On 27 June 2009 a married man and father of three young children died tragically when he slipped on ice and fell to his death over a sheer snow covered precipice at Conical Peak, one of the highest mountain peaks in the Western Cape. The Supreme Court of Appeal overturned a judgment of the High Court and decided that his wife and three children were entitled to be compensated for their loss of financial support. Careful consideration was again given to the element of wrongfulness, negligence and causation. This judgment is important for managers because it draws attention to the dangers and risks inherent in doing business and the necessary safety measures that need to be in place.

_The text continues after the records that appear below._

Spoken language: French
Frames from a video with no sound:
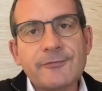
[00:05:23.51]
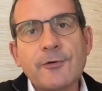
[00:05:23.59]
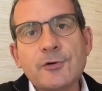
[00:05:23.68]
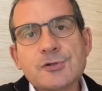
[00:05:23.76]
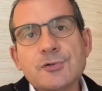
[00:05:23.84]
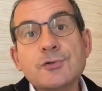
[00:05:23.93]

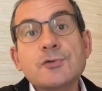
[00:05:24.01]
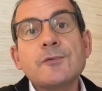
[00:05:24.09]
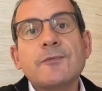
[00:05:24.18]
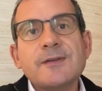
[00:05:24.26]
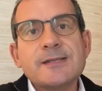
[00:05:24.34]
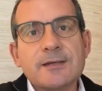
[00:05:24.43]
forces
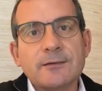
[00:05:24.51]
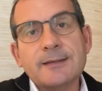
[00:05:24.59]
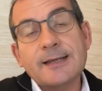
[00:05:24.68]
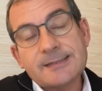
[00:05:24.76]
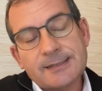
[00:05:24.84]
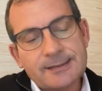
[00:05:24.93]
suffisantes
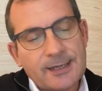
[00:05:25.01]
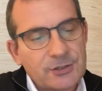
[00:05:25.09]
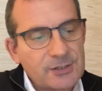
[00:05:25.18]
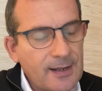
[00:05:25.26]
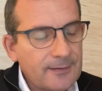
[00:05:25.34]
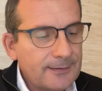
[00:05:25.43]
à cet
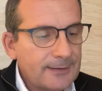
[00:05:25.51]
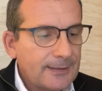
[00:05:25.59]
âge-là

Za v Smith (20134/2014)  ZASCA 75 (27 May 2015) per Brand JA (Cachalia, Petse JJA, Fourie et Mayat AJJA concurring):
 It should be readily apparent that if the test for wrongfulness is whether it would be reasonable to have expected the defendant to take positive measures, while the test for negligence is whether the reasonable person would have taken such positive measures, confusion between the two elements is almost inevitable. It would obviously be reasonable to expect of the defendant to do what the reasonable person would have done. The result is that conduct which is found to be negligent would inevitably also be wrongful and visa versa. The question then arising was the very title of an academic article by Prof Johan Neethling, namely ‘The Conflation of Wrongfulness and Negligence: Is it always such a bad thing for the law of delict?’ (2006) 123 SALJ 204. To which our former colleague, R W Nugent, responded extra-judicially in an article entitled ‘Yes, it is always a bad thing for the law: A Reply to Professor Neethling’ (2006) 123 SALJ 557.

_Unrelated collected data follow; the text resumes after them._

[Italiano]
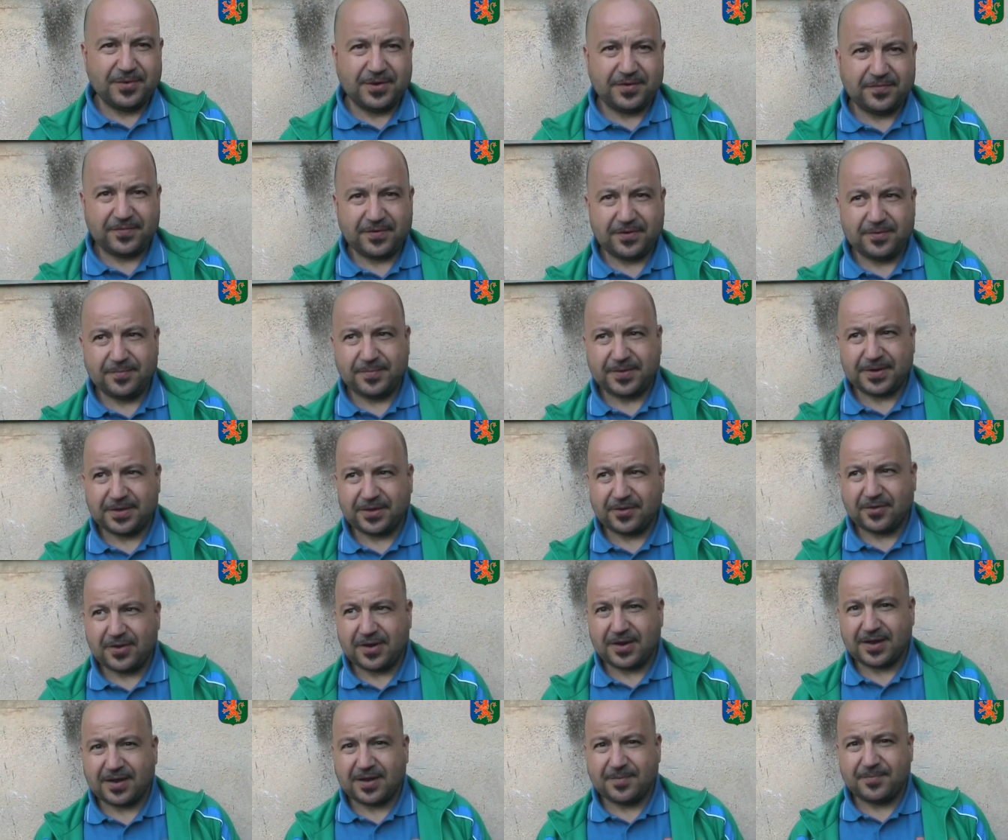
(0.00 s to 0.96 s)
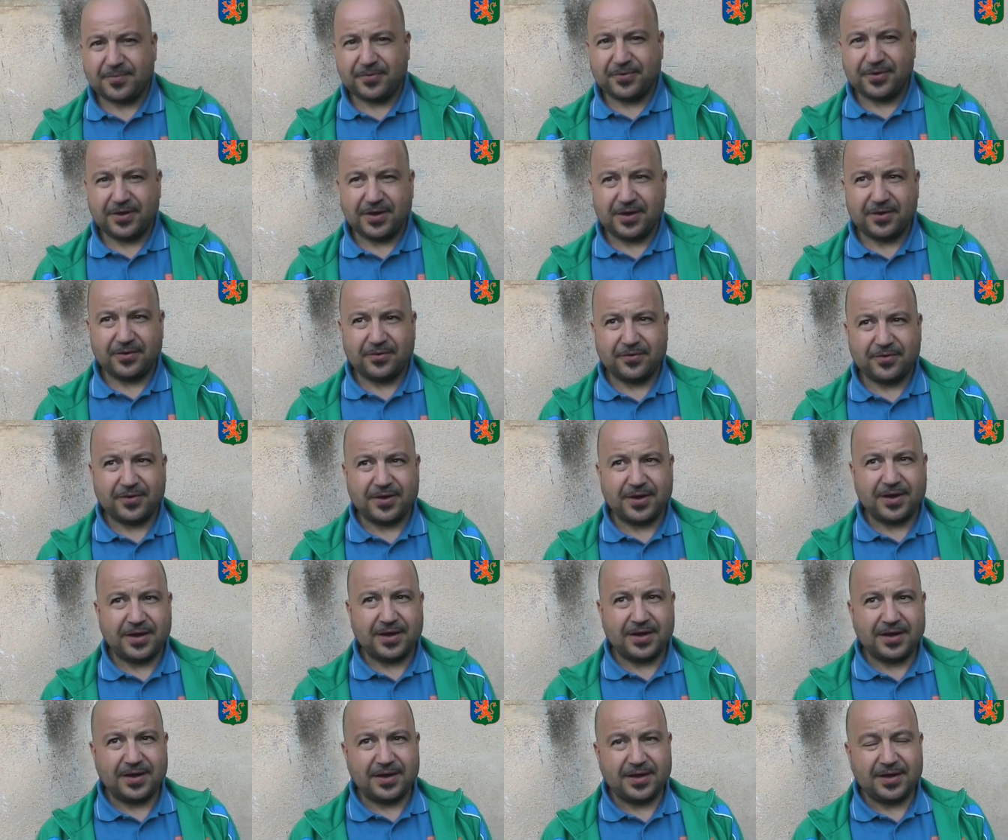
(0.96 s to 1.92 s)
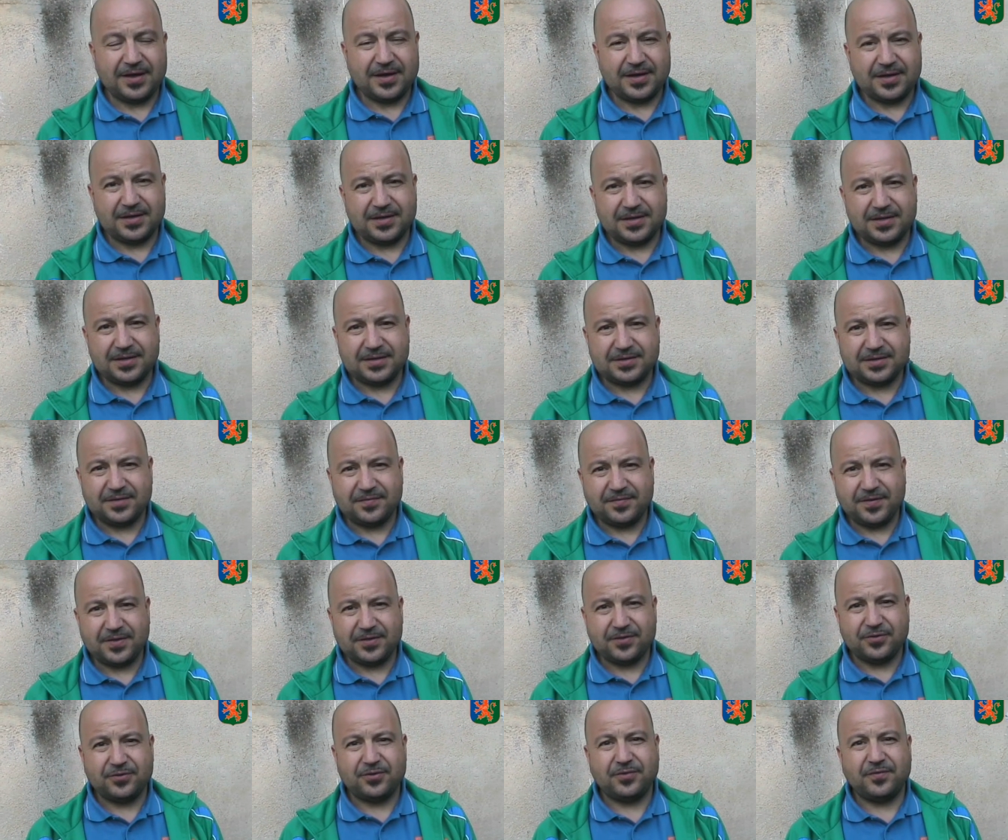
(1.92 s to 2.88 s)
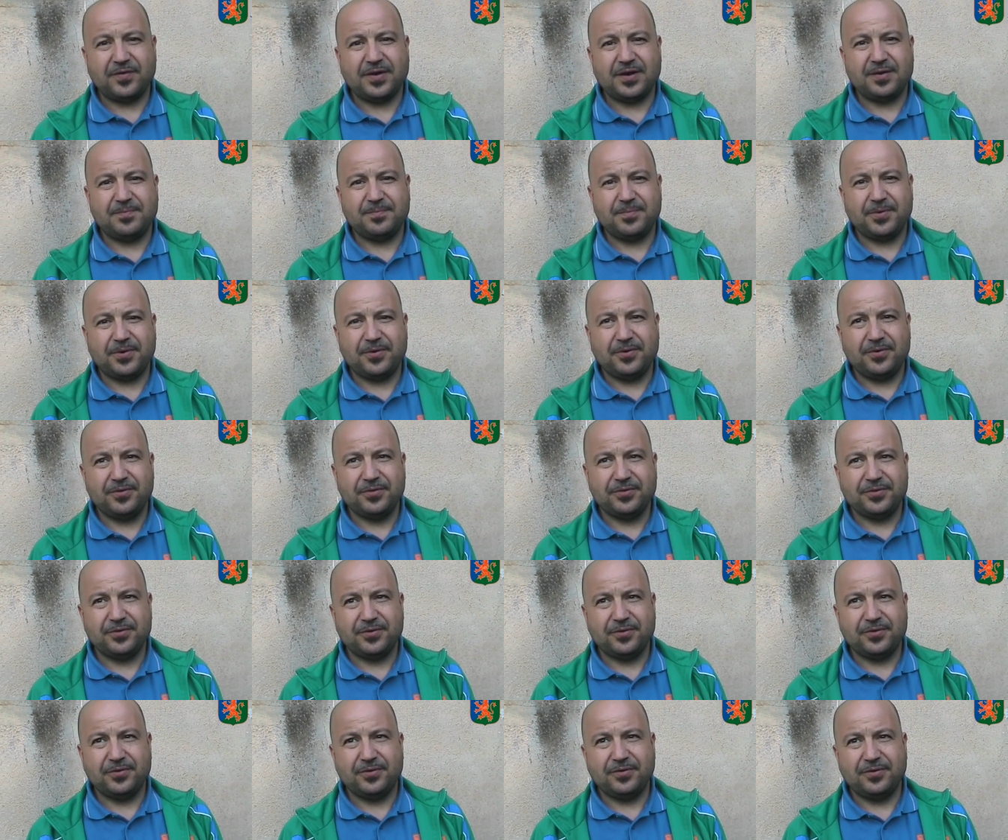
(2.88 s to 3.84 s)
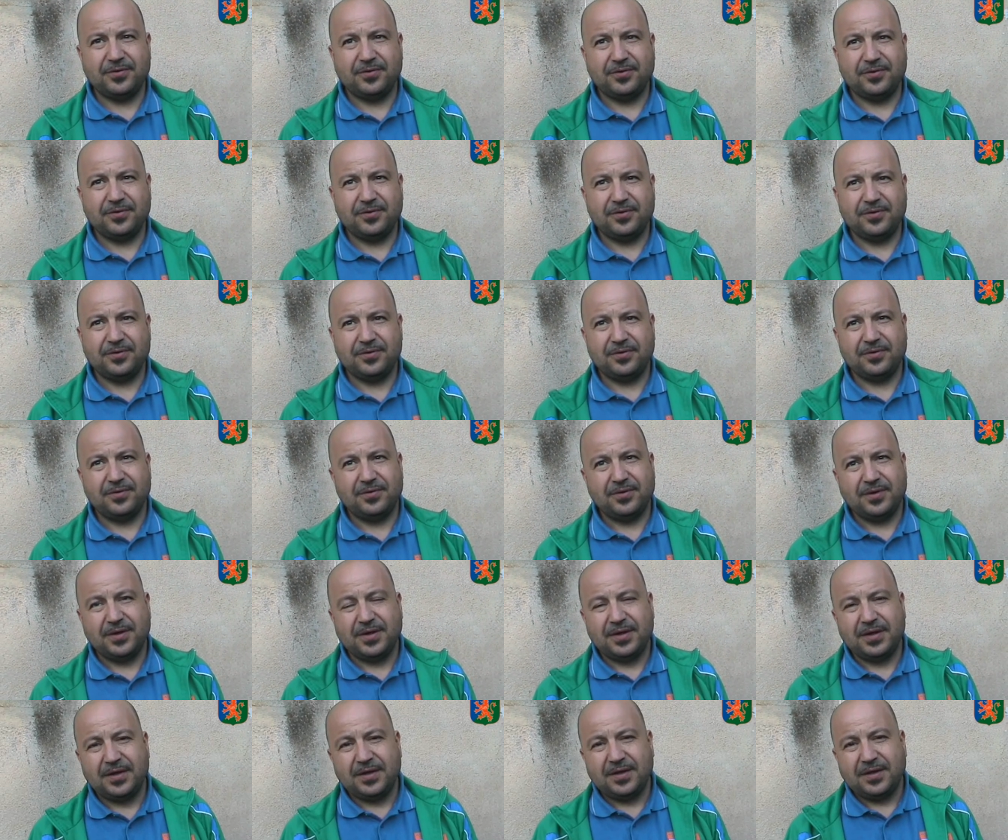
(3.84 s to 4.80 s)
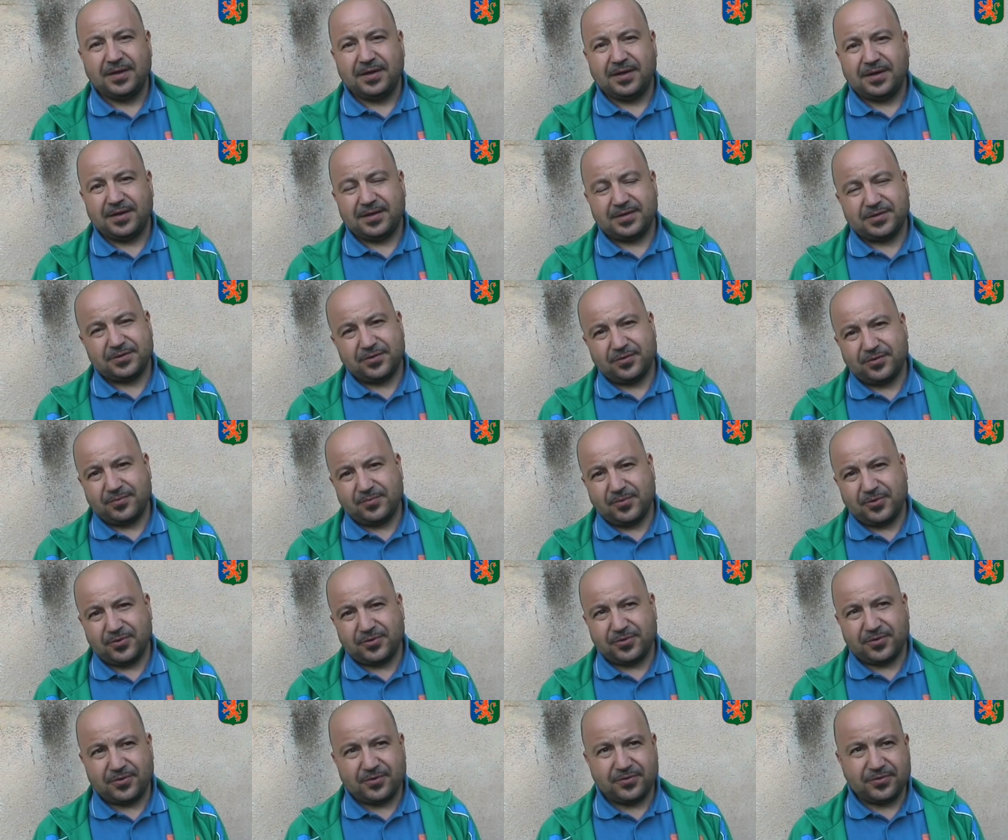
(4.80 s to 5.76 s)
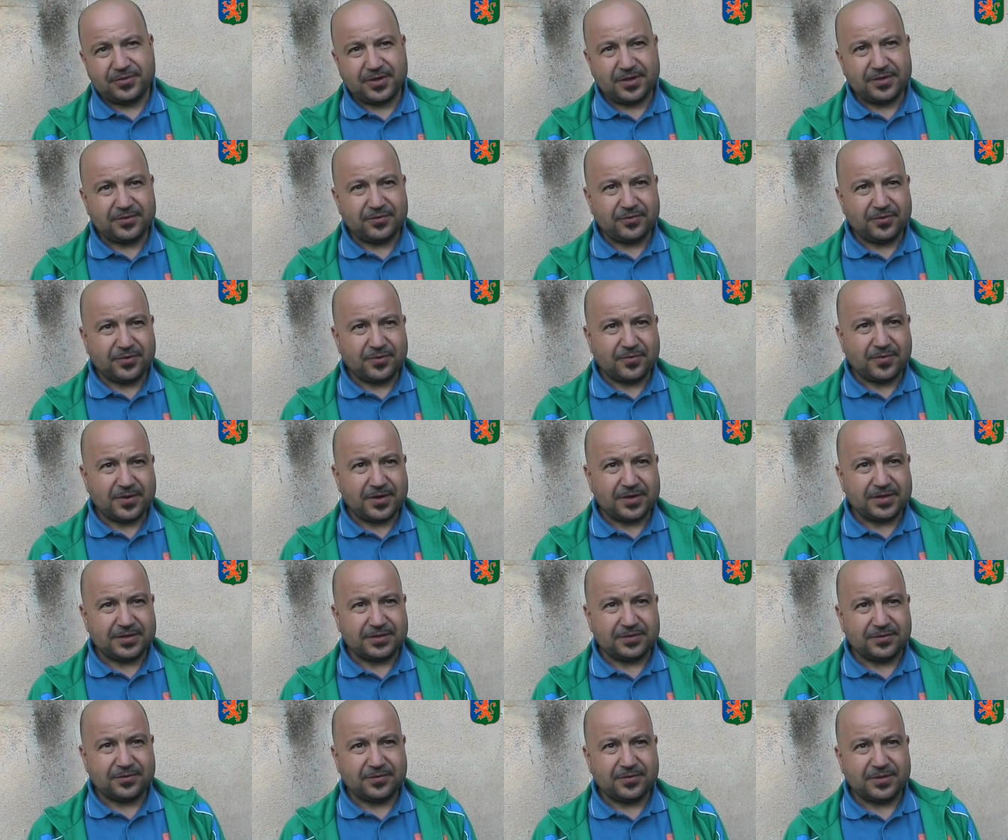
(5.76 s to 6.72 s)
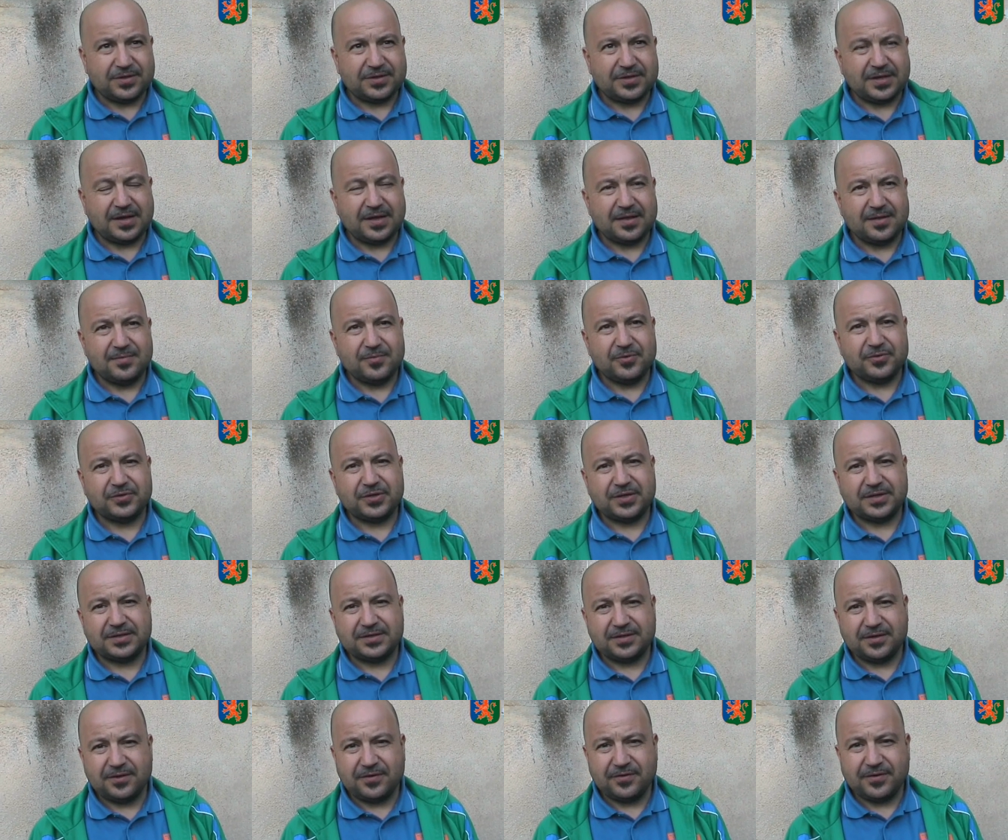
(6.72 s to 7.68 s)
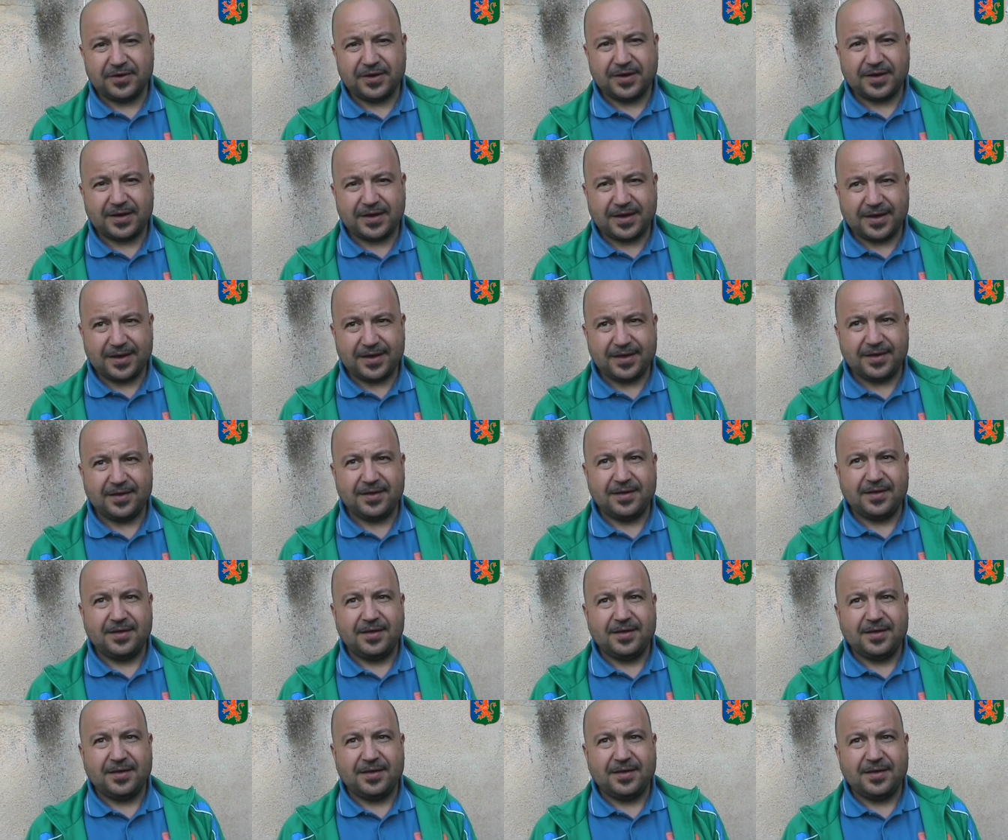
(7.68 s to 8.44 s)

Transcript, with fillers: mi riferivo, in particolare a Caponigro che si è fatto trovare pronto e sono molto contento di questo. Questa è la dimostrazione che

I find myself in respectful agreement with this answer by our former colleague. My reason, broadly speaking, is that this confusion may lead to the element of wrongfulness being completely ignored. If negligence – whether properly understood or under the guise of wrongfulness – is found to be absent, the confusion would make no difference to the result. In either event, liability will not ensue.
By way of illustration a comparison can be made between Administrateur Transvaal v Van der Merwe 1994 (4) SA 347 (A) on the one hand, and Gouda Boerdery BK v Transnet 2005 (5) SA 490 (SCA), on the other. In these two cases, the defendant was held not liable in circumstances which were virtually the same. This, despite the fact that the issue was considered in Van der Merwe – wrongly in my view – as one pertaining to wrongfulness whereas in Gouda Boerdery BK it was regarded – rightly in my view – as one of negligence. But where the confusion will indeed make a difference is where negligence – properly understood or under the guise of wrongfulness – is found to have been established. In that event it will lead to the imposition of liability without the requirement of wrongfulness – properly understood – being considered at all.
The safety valve imposed by the requirement of wrongfulness – as described by the Constitutional Court in Country Cloud Trading CC – will simply be discarded. If that were to have happened, for instance in Telematrix (Pty) Ltd t/a Matrix Vehicle Tracking v Advertising Standards Authority SA  ZASCA 73;2006 (1) SA 461 (SCA) and in Minister of Law and Order v Kadir 1995 (1) SA 303 (A), the defendants in those cases would have been held liable, despite the ultimate conclusion arrived at by this court in those cases that, for reasons of public and legal policy, it would not be reasonable to impose delictual liability on them.